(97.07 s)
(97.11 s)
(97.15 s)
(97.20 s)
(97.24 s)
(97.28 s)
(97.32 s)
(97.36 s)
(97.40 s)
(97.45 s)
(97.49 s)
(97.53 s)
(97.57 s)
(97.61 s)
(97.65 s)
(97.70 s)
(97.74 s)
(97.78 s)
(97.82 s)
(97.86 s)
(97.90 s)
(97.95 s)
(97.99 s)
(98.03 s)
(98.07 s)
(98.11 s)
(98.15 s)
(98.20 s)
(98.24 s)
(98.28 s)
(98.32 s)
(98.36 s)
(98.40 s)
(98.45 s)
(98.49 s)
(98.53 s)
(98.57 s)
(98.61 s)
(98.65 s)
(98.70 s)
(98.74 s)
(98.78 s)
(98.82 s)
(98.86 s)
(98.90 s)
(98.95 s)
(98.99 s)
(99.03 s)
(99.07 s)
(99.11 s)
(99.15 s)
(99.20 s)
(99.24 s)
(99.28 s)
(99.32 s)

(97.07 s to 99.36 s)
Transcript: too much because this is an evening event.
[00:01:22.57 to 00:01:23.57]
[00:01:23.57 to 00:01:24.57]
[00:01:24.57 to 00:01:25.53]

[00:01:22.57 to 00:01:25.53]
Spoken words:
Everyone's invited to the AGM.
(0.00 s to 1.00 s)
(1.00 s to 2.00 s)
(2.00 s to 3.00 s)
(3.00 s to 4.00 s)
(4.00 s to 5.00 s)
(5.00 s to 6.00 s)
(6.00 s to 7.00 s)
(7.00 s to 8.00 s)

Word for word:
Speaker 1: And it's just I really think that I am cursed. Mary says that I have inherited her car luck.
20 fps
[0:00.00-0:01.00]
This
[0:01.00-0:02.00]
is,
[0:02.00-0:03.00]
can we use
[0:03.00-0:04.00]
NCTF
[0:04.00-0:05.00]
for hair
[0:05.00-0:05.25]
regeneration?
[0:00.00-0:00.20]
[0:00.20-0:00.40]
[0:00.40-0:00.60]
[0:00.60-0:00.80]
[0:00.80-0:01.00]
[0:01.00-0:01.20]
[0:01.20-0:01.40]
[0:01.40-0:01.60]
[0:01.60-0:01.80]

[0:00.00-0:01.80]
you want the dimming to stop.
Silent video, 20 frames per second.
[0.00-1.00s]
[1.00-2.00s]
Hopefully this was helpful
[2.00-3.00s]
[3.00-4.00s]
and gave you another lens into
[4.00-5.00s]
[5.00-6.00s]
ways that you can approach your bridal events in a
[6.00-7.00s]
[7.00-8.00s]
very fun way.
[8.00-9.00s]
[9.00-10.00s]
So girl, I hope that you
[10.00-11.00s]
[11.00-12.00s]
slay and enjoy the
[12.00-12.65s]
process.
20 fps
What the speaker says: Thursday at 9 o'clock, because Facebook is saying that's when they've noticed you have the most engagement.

**PROBLEM**:
Quote all of the entries exactly as they appear.

**RESULT**:
(97.07 s)
(97.11 s)
(97.15 s)
(97.20 s)
(97.24 s)
(97.28 s)
(97.32 s)
(97.36 s)
(97.40 s)
(97.45 s)
(97.49 s)
(97.53 s)
(97.57 s)
(97.61 s)
(97.65 s)
(97.70 s)
(97.74 s)
(97.78 s)
(97.82 s)
(97.86 s)
(97.90 s)
(97.95 s)
(97.99 s)
(98.03 s)
(98.07 s)
(98.11 s)
(98.15 s)
(98.20 s)
(98.24 s)
(98.28 s)
(98.32 s)
(98.36 s)
(98.40 s)
(98.45 s)
(98.49 s)
(98.53 s)
(98.57 s)
(98.61 s)
(98.65 s)
(98.70 s)
(98.74 s)
(98.78 s)
(98.82 s)
(98.86 s)
(98.90 s)
(98.95 s)
(98.99 s)
(99.03 s)
(99.07 s)
(99.11 s)
(99.15 s)
(99.20 s)
(99.24 s)
(99.28 s)
(99.32 s)

(97.07 s to 99.36 s)
Transcript: too much because this is an evening event.
[00:01:22.57 to 00:01:23.57]
[00:01:23.57 to 00:01:24.57]
[00:01:24.57 to 00:01:25.53]

[00:01:22.57 to 00:01:25.53]
Spoken words:
Everyone's invited to the AGM.
(0.00 s to 1.00 s)
(1.00 s to 2.00 s)
(2.00 s to 3.00 s)
(3.00 s to 4.00 s)
(4.00 s to 5.00 s)
(5.00 s to 6.00 s)
(6.00 s to 7.00 s)
(7.00 s to 8.00 s)

Word for word:
Speaker 1: And it's just I really think that I am cursed. Mary says that I have inherited her car luck.
20 fps
[0:00.00-0:01.00]
This
[0:01.00-0:02.00]
is,
[0:02.00-0:03.00]
can we use
[0:03.00-0:04.00]
NCTF
[0:04.00-0:05.00]
for hair
[0:05.00-0:05.25]
regeneration?
[0:00.00-0:00.20]
[0:00.20-0:00.40]
[0:00.40-0:00.60]
[0:00.60-0:00.80]
[0:00.80-0:01.00]
[0:01.00-0:01.20]
[0:01.20-0:01.40]
[0:01.40-0:01.60]
[0:01.60-0:01.80]

[0:00.00-0:01.80]
you want the dimming to stop.
Silent video, 20 frames per second.
[0.00-1.00s]
[1.00-2.00s]
Hopefully this was helpful
[2.00-3.00s]
[3.00-4.00s]
and gave you another lens into
[4.00-5.00s]
[5.00-6.00s]
ways that you can approach your bridal events in a
[6.00-7.00s]
[7.00-8.00s]
very fun way.
[8.00-9.00s]
[9.00-10.00s]
So girl, I hope that you
[10.00-11.00s]
[11.00-12.00s]
slay and enjoy the
[12.00-12.65s]
process.
20 fps
What the speaker says: Thursday at 9 o'clock, because Facebook is saying that's when they've noticed you have the most engagement.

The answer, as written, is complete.